- DATA UNDER STUDY
######
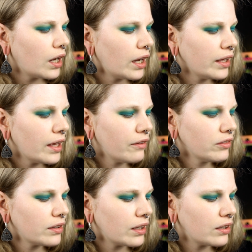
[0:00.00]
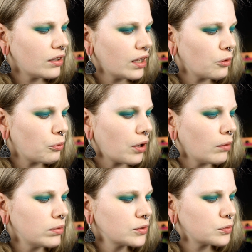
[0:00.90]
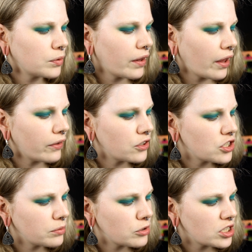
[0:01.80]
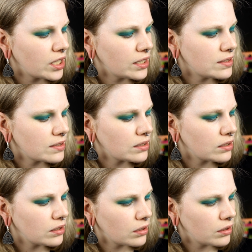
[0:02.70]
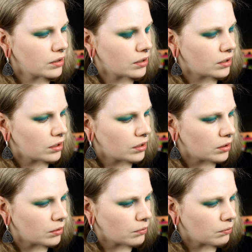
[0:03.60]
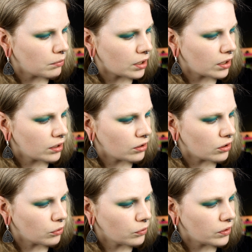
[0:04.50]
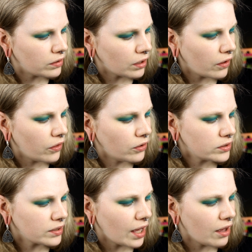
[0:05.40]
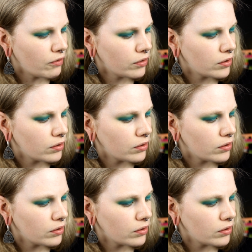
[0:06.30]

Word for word: I haven't had any problems with other shimmer shades, but I know that others have.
######
- ASSIGNED TASK
With the pictures stripped out, return each record word for word.

- RESPONSE TO THE EXERCISE
[0:00.00]
[0:00.90]
[0:01.80]
[0:02.70]
[0:03.60]
[0:04.50]
[0:05.40]
[0:06.30]

Word for word: I haven't had any problems with other shimmer shades, but I know that others have.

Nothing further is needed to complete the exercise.